What all of the console versions include, as well, is a “Mystery” mode, which is a 50-stage set of puzzles designed for you to complete them with a limited number of blocks. (It’s actually 100 stages, but only if you complete some still unconfirmed tasks in the initial 50.) There are instructions for what, specifically, you’re supposed to do and how you’re supposed to solve them, as well. So you might manage to clear everything but lose, because what you were supposed to do is something like clear it all, yes, but do so with a chain of four instead of clearing it with a line cleared here or there each time you play a block.

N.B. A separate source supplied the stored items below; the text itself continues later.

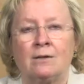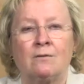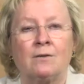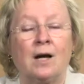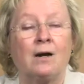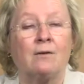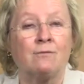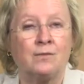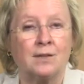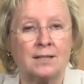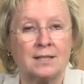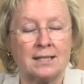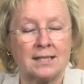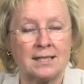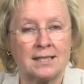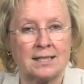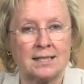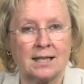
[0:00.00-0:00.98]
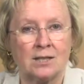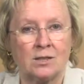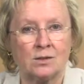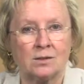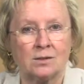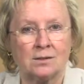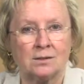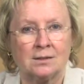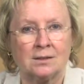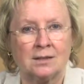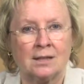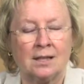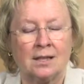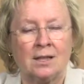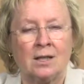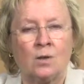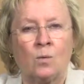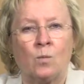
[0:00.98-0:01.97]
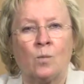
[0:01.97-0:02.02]
a fitness center.
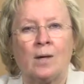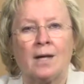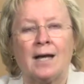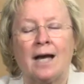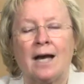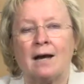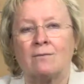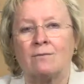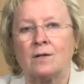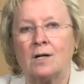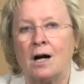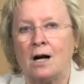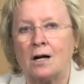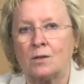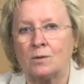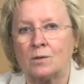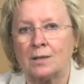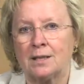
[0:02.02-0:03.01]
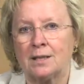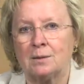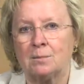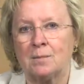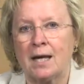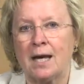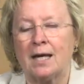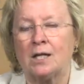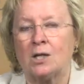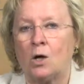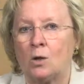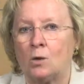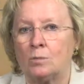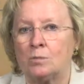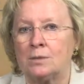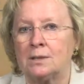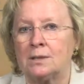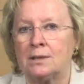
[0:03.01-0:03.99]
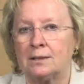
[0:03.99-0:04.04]
We have congregate and
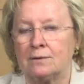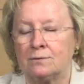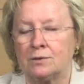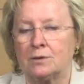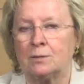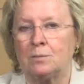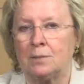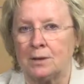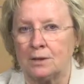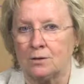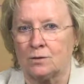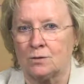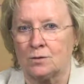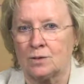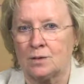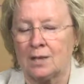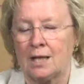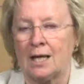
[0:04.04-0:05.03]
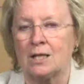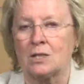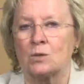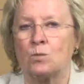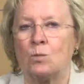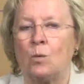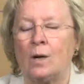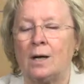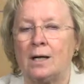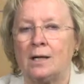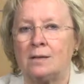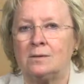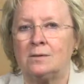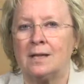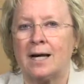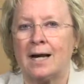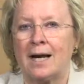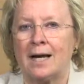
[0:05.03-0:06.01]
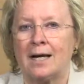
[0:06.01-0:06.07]
home delivered meals as
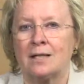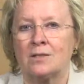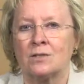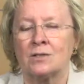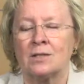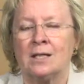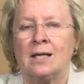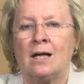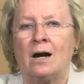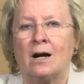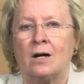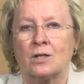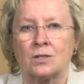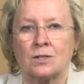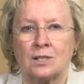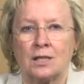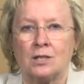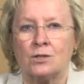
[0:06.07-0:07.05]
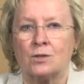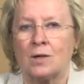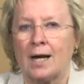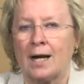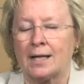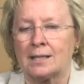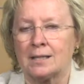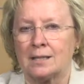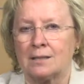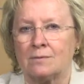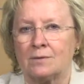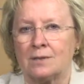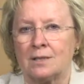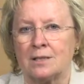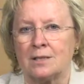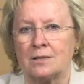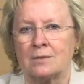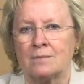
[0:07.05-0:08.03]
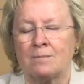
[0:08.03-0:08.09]
well as our senior
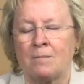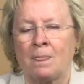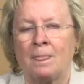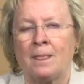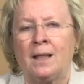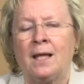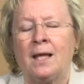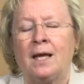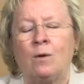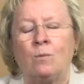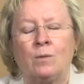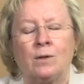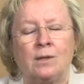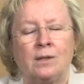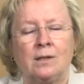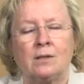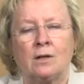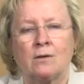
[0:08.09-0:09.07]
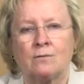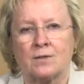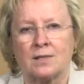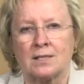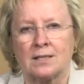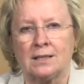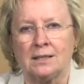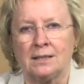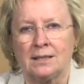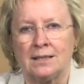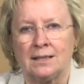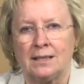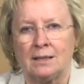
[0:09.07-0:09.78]
activities. And within our facility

Some of these stages are pretty easy if you understand how Cleopatra Fortune works, and others are pretty obviously skill checks meant to stymie you. It’s a great addition to the game to give the home versions a bit more depth, though, with the only real complaint being that there are merely 50 of these levels. You can’t begrudge a guy his desire for more Cleopatra Fortune, you know, especially since that seems to be the one thing that’s in short supply.

If you’ve never played, you should give Cleopatra Fortune a whirl. It’s not like Tetris or Puyo Puyo where there have been a million sequels and changes and versions and experiments, nor have there been a whole bunch of other games that worked off of the same concept. It’s that rare thing, a somewhat singular effort, and one you don’t need to seek out with quite the same effort as you used to, at least. But you do still need to know it exists at all to give it a shot, and it’s just not up there with Taito’s better-known series. If you didn’t know it existed before this, though, you do now, so go see what you’ve been missing for decades now.